**Task details**: Every record that follows must be set down word for word.

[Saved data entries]

- - -

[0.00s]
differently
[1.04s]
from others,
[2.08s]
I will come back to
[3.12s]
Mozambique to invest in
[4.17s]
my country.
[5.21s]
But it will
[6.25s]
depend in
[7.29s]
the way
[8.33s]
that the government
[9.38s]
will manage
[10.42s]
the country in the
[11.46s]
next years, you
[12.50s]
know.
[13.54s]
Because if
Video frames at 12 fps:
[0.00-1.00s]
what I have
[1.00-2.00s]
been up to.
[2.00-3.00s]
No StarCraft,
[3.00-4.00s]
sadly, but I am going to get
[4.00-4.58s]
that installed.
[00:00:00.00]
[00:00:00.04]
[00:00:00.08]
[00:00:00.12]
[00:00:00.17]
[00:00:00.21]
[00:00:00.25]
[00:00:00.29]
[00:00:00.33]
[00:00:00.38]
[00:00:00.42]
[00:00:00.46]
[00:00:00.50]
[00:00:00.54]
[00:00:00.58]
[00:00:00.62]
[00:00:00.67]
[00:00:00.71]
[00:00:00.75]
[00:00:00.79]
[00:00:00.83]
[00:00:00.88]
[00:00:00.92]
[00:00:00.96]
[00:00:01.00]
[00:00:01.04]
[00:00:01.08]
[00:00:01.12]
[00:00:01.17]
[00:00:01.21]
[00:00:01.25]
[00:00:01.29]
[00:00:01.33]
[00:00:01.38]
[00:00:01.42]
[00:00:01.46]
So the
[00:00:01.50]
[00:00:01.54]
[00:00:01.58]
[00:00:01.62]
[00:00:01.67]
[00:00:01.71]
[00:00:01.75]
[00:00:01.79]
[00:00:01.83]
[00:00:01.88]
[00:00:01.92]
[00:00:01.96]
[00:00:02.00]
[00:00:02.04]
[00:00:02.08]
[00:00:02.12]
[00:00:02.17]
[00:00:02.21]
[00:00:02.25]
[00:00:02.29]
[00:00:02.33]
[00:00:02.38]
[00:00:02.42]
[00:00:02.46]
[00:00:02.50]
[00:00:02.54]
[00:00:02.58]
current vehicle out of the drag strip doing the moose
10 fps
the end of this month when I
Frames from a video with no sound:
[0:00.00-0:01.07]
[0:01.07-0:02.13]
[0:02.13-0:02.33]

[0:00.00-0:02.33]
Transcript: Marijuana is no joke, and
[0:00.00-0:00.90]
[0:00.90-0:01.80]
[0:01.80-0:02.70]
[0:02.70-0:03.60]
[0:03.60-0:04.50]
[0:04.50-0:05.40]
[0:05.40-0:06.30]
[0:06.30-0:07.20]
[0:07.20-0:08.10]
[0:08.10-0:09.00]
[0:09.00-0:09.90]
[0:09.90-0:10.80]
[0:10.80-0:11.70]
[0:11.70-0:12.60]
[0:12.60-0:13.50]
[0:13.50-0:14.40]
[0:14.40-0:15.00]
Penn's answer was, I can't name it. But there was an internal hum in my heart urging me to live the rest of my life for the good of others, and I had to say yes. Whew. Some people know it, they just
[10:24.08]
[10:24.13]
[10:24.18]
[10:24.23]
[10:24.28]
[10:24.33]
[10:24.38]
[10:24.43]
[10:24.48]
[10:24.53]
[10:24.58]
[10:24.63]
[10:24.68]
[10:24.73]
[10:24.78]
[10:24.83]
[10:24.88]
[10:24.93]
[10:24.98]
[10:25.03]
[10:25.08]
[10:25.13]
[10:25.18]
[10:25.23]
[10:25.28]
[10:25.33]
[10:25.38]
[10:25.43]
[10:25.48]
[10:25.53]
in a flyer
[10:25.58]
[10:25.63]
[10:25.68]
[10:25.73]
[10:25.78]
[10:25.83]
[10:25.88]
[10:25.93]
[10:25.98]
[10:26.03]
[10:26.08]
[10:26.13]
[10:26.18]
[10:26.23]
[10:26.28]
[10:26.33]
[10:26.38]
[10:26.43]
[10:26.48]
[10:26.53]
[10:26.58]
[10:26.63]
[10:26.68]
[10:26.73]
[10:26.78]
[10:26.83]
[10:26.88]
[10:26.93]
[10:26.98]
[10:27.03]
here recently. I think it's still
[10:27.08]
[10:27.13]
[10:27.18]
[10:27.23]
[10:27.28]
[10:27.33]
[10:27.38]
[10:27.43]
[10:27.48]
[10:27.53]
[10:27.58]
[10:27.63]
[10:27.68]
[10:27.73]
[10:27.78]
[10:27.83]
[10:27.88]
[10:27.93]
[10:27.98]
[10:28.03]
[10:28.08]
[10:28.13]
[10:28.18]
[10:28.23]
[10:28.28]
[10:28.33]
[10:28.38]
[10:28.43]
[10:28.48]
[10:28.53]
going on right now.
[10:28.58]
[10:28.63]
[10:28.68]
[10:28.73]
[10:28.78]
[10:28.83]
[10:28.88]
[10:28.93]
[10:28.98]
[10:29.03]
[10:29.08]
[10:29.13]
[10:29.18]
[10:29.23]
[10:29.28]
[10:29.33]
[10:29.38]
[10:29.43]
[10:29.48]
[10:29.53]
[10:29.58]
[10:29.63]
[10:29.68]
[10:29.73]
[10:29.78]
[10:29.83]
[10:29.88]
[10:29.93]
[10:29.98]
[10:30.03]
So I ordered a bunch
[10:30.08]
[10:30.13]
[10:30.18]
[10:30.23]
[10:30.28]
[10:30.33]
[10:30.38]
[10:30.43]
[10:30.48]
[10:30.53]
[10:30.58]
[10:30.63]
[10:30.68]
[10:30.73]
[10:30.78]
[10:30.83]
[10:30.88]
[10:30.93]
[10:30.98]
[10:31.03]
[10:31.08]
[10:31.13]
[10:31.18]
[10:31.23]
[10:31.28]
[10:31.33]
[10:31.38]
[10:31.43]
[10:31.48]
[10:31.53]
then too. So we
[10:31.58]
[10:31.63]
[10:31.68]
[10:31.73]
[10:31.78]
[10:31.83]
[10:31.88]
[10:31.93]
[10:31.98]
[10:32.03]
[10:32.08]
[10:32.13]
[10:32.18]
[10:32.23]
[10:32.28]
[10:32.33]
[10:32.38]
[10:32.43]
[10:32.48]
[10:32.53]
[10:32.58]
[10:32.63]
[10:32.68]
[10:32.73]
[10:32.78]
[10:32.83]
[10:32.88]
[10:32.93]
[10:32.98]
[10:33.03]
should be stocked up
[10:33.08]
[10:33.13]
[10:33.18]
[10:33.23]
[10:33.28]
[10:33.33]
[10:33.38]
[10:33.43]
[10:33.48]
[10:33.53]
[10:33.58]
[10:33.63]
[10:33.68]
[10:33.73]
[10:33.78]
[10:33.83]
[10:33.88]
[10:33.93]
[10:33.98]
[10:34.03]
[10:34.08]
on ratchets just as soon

- - -

**Solution**:
[0.00s]
differently
[1.04s]
from others,
[2.08s]
I will come back to
[3.12s]
Mozambique to invest in
[4.17s]
my country.
[5.21s]
But it will
[6.25s]
depend in
[7.29s]
the way
[8.33s]
that the government
[9.38s]
will manage
[10.42s]
the country in the
[11.46s]
next years, you
[12.50s]
know.
[13.54s]
Because if
Video frames at 12 fps:
[0.00-1.00s]
what I have
[1.00-2.00s]
been up to.
[2.00-3.00s]
No StarCraft,
[3.00-4.00s]
sadly, but I am going to get
[4.00-4.58s]
that installed.
[00:00:00.00]
[00:00:00.04]
[00:00:00.08]
[00:00:00.12]
[00:00:00.17]
[00:00:00.21]
[00:00:00.25]
[00:00:00.29]
[00:00:00.33]
[00:00:00.38]
[00:00:00.42]
[00:00:00.46]
[00:00:00.50]
[00:00:00.54]
[00:00:00.58]
[00:00:00.62]
[00:00:00.67]
[00:00:00.71]
[00:00:00.75]
[00:00:00.79]
[00:00:00.83]
[00:00:00.88]
[00:00:00.92]
[00:00:00.96]
[00:00:01.00]
[00:00:01.04]
[00:00:01.08]
[00:00:01.12]
[00:00:01.17]
[00:00:01.21]
[00:00:01.25]
[00:00:01.29]
[00:00:01.33]
[00:00:01.38]
[00:00:01.42]
[00:00:01.46]
So the
[00:00:01.50]
[00:00:01.54]
[00:00:01.58]
[00:00:01.62]
[00:00:01.67]
[00:00:01.71]
[00:00:01.75]
[00:00:01.79]
[00:00:01.83]
[00:00:01.88]
[00:00:01.92]
[00:00:01.96]
[00:00:02.00]
[00:00:02.04]
[00:00:02.08]
[00:00:02.12]
[00:00:02.17]
[00:00:02.21]
[00:00:02.25]
[00:00:02.29]
[00:00:02.33]
[00:00:02.38]
[00:00:02.42]
[00:00:02.46]
[00:00:02.50]
[00:00:02.54]
[00:00:02.58]
current vehicle out of the drag strip doing the moose
10 fps
the end of this month when I
Frames from a video with no sound:
[0:00.00-0:01.07]
[0:01.07-0:02.13]
[0:02.13-0:02.33]

[0:00.00-0:02.33]
Transcript: Marijuana is no joke, and
[0:00.00-0:00.90]
[0:00.90-0:01.80]
[0:01.80-0:02.70]
[0:02.70-0:03.60]
[0:03.60-0:04.50]
[0:04.50-0:05.40]
[0:05.40-0:06.30]
[0:06.30-0:07.20]
[0:07.20-0:08.10]
[0:08.10-0:09.00]
[0:09.00-0:09.90]
[0:09.90-0:10.80]
[0:10.80-0:11.70]
[0:11.70-0:12.60]
[0:12.60-0:13.50]
[0:13.50-0:14.40]
[0:14.40-0:15.00]
Penn's answer was, I can't name it. But there was an internal hum in my heart urging me to live the rest of my life for the good of others, and I had to say yes. Whew. Some people know it, they just
[10:24.08]
[10:24.13]
[10:24.18]
[10:24.23]
[10:24.28]
[10:24.33]
[10:24.38]
[10:24.43]
[10:24.48]
[10:24.53]
[10:24.58]
[10:24.63]
[10:24.68]
[10:24.73]
[10:24.78]
[10:24.83]
[10:24.88]
[10:24.93]
[10:24.98]
[10:25.03]
[10:25.08]
[10:25.13]
[10:25.18]
[10:25.23]
[10:25.28]
[10:25.33]
[10:25.38]
[10:25.43]
[10:25.48]
[10:25.53]
in a flyer
[10:25.58]
[10:25.63]
[10:25.68]
[10:25.73]
[10:25.78]
[10:25.83]
[10:25.88]
[10:25.93]
[10:25.98]
[10:26.03]
[10:26.08]
[10:26.13]
[10:26.18]
[10:26.23]
[10:26.28]
[10:26.33]
[10:26.38]
[10:26.43]
[10:26.48]
[10:26.53]
[10:26.58]
[10:26.63]
[10:26.68]
[10:26.73]
[10:26.78]
[10:26.83]
[10:26.88]
[10:26.93]
[10:26.98]
[10:27.03]
here recently. I think it's still
[10:27.08]
[10:27.13]
[10:27.18]
[10:27.23]
[10:27.28]
[10:27.33]
[10:27.38]
[10:27.43]
[10:27.48]
[10:27.53]
[10:27.58]
[10:27.63]
[10:27.68]
[10:27.73]
[10:27.78]
[10:27.83]
[10:27.88]
[10:27.93]
[10:27.98]
[10:28.03]
[10:28.08]
[10:28.13]
[10:28.18]
[10:28.23]
[10:28.28]
[10:28.33]
[10:28.38]
[10:28.43]
[10:28.48]
[10:28.53]
going on right now.
[10:28.58]
[10:28.63]
[10:28.68]
[10:28.73]
[10:28.78]
[10:28.83]
[10:28.88]
[10:28.93]
[10:28.98]
[10:29.03]
[10:29.08]
[10:29.13]
[10:29.18]
[10:29.23]
[10:29.28]
[10:29.33]
[10:29.38]
[10:29.43]
[10:29.48]
[10:29.53]
[10:29.58]
[10:29.63]
[10:29.68]
[10:29.73]
[10:29.78]
[10:29.83]
[10:29.88]
[10:29.93]
[10:29.98]
[10:30.03]
So I ordered a bunch
[10:30.08]
[10:30.13]
[10:30.18]
[10:30.23]
[10:30.28]
[10:30.33]
[10:30.38]
[10:30.43]
[10:30.48]
[10:30.53]
[10:30.58]
[10:30.63]
[10:30.68]
[10:30.73]
[10:30.78]
[10:30.83]
[10:30.88]
[10:30.93]
[10:30.98]
[10:31.03]
[10:31.08]
[10:31.13]
[10:31.18]
[10:31.23]
[10:31.28]
[10:31.33]
[10:31.38]
[10:31.43]
[10:31.48]
[10:31.53]
then too. So we
[10:31.58]
[10:31.63]
[10:31.68]
[10:31.73]
[10:31.78]
[10:31.83]
[10:31.88]
[10:31.93]
[10:31.98]
[10:32.03]
[10:32.08]
[10:32.13]
[10:32.18]
[10:32.23]
[10:32.28]
[10:32.33]
[10:32.38]
[10:32.43]
[10:32.48]
[10:32.53]
[10:32.58]
[10:32.63]
[10:32.68]
[10:32.73]
[10:32.78]
[10:32.83]
[10:32.88]
[10:32.93]
[10:32.98]
[10:33.03]
should be stocked up
[10:33.08]
[10:33.13]
[10:33.18]
[10:33.23]
[10:33.28]
[10:33.33]
[10:33.38]
[10:33.43]
[10:33.48]
[10:33.53]
[10:33.58]
[10:33.63]
[10:33.68]
[10:33.73]
[10:33.78]
[10:33.83]
[10:33.88]
[10:33.93]
[10:33.98]
[10:34.03]
[10:34.08]
on ratchets just as soon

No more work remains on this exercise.